Em boa parte, de fato, não é. Há a oscilação do preço do petróleo no mercado internacional, há a carga tributária (que incide há muitos anos), há a margem da Petrobras, das distribuidoras e dos postos. E há também o dólar. Aí sim tem a ver com o governo, ou com o próprio Bolsonaro.

“O dólar já era para estar descendo, mas o barulho político não deixa descer”, disse acertadamente o ministro da Economia, Paulo Guedes, ao comentar a turbulência do cenário durante evento promovido por uma instituição financeira. É verdade. Mas de onde vem o “barulho político”?

Vem da chefia do governo de que Paulo Guedes faz parte. Com ofensas a adversários, desprezo pelas regras de relacionamento com outros Poderes e ameaças veladas ou explícitas de desrespeitar as instituições, Bolsonaro conturba o ambiente nacional.

Decisões ora isoladas, para atender apenas a interesses de um segmento limitado de apoiadores de Bolsonaro, ora desconectadas de outras ações – poucas ações – do governo, reduzindo-lhes a eficácia, tornam-se fator de instabilidade. A incapacidade do governo para responder aos desafios que se acumulam e se agravam – desemprego, inflação, baixo crescimento, desequilíbrio fiscal, a questão ambiental – gera desconfiança e insegurança.

No caso dos combustíveis, o decreto é apenas mais um ato de uma gestão típica do atual governo. Há pouco, Bolsonaro interveio na direção da Petrobras e colocou na presidência o general Joaquim Silva e Luna, com o objetivo de evitar altas constantes no preço da gasolina. Não funcionou, porque a estatal precisa operar em condições de mercado.

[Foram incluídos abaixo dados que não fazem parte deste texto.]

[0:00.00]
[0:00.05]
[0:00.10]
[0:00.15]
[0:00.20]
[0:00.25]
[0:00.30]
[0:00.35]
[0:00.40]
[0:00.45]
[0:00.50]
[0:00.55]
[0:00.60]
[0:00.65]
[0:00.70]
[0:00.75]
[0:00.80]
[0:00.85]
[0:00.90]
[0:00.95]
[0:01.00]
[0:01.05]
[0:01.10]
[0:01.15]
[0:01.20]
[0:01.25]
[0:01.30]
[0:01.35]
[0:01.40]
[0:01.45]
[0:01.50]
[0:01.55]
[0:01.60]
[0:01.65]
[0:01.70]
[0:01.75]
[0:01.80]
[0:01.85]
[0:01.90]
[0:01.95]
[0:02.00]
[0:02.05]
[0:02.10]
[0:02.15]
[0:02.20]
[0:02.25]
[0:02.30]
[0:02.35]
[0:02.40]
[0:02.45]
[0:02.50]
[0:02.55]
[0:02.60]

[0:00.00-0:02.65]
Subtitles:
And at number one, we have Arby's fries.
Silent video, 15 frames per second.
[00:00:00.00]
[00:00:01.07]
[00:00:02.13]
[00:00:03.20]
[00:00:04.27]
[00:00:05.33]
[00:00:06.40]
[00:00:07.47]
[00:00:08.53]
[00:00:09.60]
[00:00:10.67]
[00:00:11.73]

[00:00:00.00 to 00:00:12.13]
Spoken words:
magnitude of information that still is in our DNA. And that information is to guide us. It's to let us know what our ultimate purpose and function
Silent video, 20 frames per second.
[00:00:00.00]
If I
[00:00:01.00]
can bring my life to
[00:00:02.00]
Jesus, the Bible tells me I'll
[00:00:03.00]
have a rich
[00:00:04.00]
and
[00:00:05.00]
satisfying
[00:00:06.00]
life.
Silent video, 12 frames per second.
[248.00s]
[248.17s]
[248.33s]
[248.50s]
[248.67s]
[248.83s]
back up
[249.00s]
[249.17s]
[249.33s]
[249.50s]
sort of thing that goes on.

A liberação da bandeira para os postos já estava prevista em medida provisória editada em agosto, dando prazo de 90 dias para a Agência Nacional do Petróleo, Gás Natural e Biocombustíveis (ANP) definir as regras. A agência reguladora foi atropelada em suas atribuições.

Atualmente, postos vinculados a distribuidoras só podem vender produtos de determinada bandeira. São as distribuidoras que respondem pela mistura de etanol à gasolina e do biodiesel ao óleo diesel. Quem responderá por isso depois do decreto? Como será feita a fiscalização e a responsabilização pela qualidade do produto? Como ficam os contratos entre postos e distribuidoras?

É provável que postos vinculados a distribuidoras assim continuem e outros que operam sob o regime de bandeira branca (sem exclusividade) também assim se mantenham. Que efeito terá, então, o decreto sobre o preço na bomba?